### Exercise goal
Transcribe the records below exactly, leaving out any pictures.

:: Provided entries

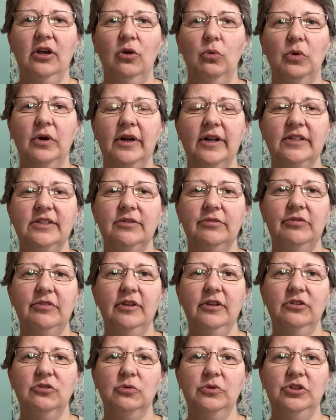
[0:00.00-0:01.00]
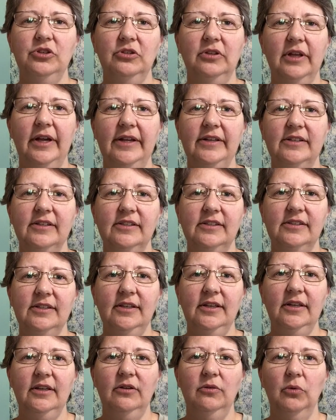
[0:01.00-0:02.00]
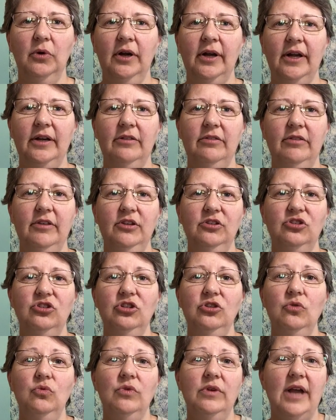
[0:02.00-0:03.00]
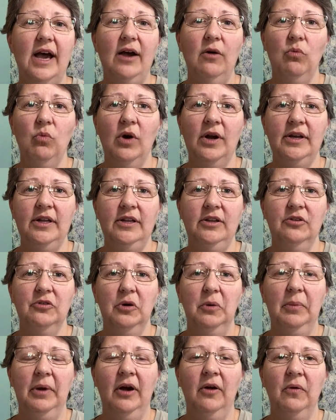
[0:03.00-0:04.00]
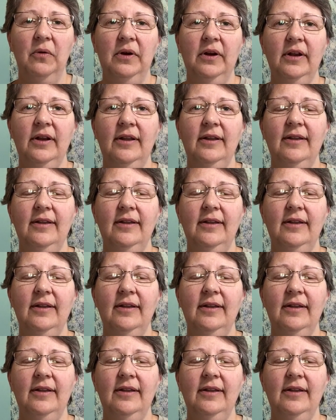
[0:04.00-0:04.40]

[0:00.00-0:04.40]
What kinds of things would you like to see? What kind of things do you not want to hear about?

::::

### Answer box
[0:00.00-0:01.00]
[0:01.00-0:02.00]
[0:02.00-0:03.00]
[0:03.00-0:04.00]
[0:04.00-0:04.40]

[0:00.00-0:04.40]
What kinds of things would you like to see? What kind of things do you not want to hear about?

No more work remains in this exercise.